On September 21st, 1981, DJ Wyatt, a Northern Ireland Office official, contacted the secretary of state to say that Hume had seen Mrs McCloskey who had now made up her mind to authorise her son’s [Liam] resuscitation when he reached the point of death.
She was anxious to keep this decision secret because of the pressures from the Provisional IRA and INLA. Hume said that she would like to meet Gowrie and to be accompanied by Mrs Lynch, the mother of the dead hunger striker Kevin Lynch, who herself had fought hard to make her son call off his fast.
Lord Gowrie arranged to meet Mrs McCloskey and Mrs Lynch whose son had died on August 1st. The hour-long meeting took place on September 23rd and the minutes record that “although [the two women] were quite tearful at the start, the meeting proceeded amicably despite the difficult and distressing circumstances”.
Gowrie welcomed both women, expressing his sympathy for their “heartbreaking predicament”. On his recent visit to the prison he had seen Liam who had been asleep at the time. It was tragic that young men “who had such opportunities before them” should lay down their lives with evident but wholly misguided sincerity. Prior and himself wished to promote reconciliation but this process could not realistically begin under the duress of the hunger strike.
Mrs McCloskey said that her son had asked to meet the minister: he did not wish to die but could not go back and face his comrades unless he got “something”.
Only one of the five demands was discussed. Mrs Lynch strongly believed that “own clothing” would have solved the problem two years ago but that it was very difficult now.
Both women said they did not think they had any influence with the hunger strikers’ OC . This was the reason they were appealing to the minister.
This enabled Gowrie to hope that the relatives should help in their way – quite independent of government – to end the strike. He [Gowrie] would see Liam McCloskey once the latter had definitely abandoned his hunger strike.

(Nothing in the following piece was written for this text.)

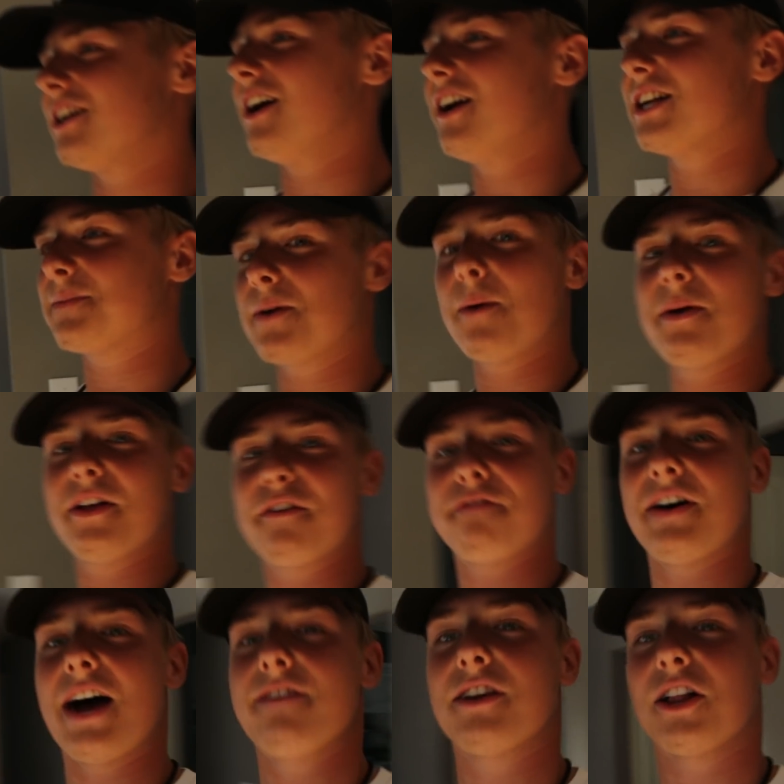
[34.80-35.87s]
there. It's probably like
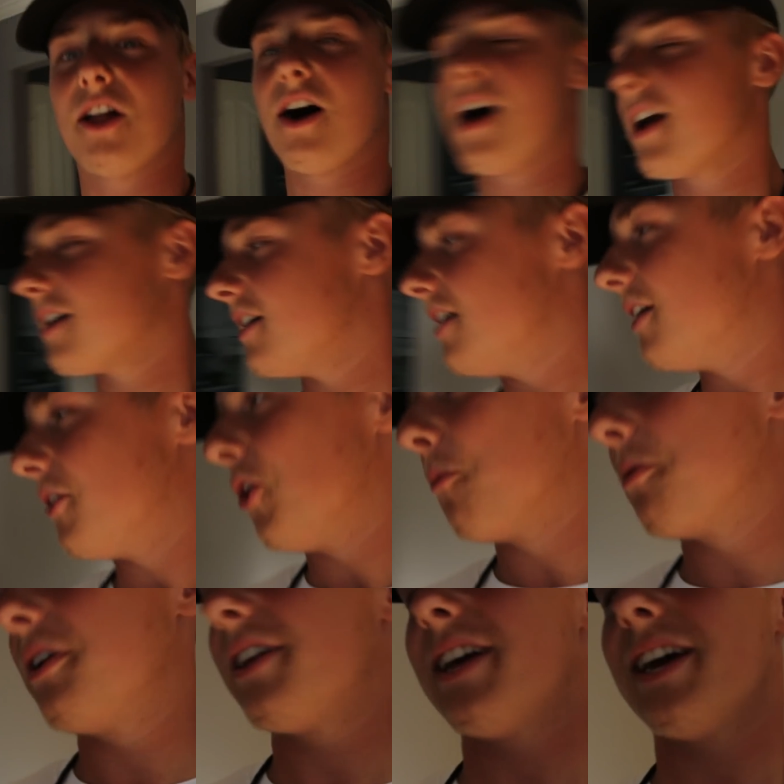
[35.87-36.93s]
5 o'clock. Hoping to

Towards the end of the meeting Mrs McCloskey – quite unprompted – “left little doubt that she would in fact intervene if and when her son became irrational or unconscious”.
The meeting ended amicably with Mrs Lynch and Mrs McCloskey both thanking the minister. Mrs McCloskey gave Gowrie a small volume of Bobby Sands’s works. This was followed by a further meeting on September 28th, 1981 between Gowrie and the relatives of five of the remaining six hunger strikers, at Stormont Castle.
Gowrie told them that the government would not negotiate over the five demands. However, if the hunger strike did come to an end, he promised that the following things would happen. “First, the government would not claim a large public victory and crow about success. Second, as minister responsible for prisons he had absolute authority to build on and make further improvements to the prison regime for all prisoners. The decision to come off the hunger strike had to be taken by the strikers themselves, but thereafter ministers would try to be helpful.”
This meeting seems critical in the final resolution of the protest. The hunger strike was called off five days later on October 3rd, 1981, and on October 6th the secretary of state announced changes in the prison regime. All prisoners would in future be entitled to wear their own clothes; 50 per cent of lost remission would be restored for conforming prisoners and free association would be permitted within the H-blocks.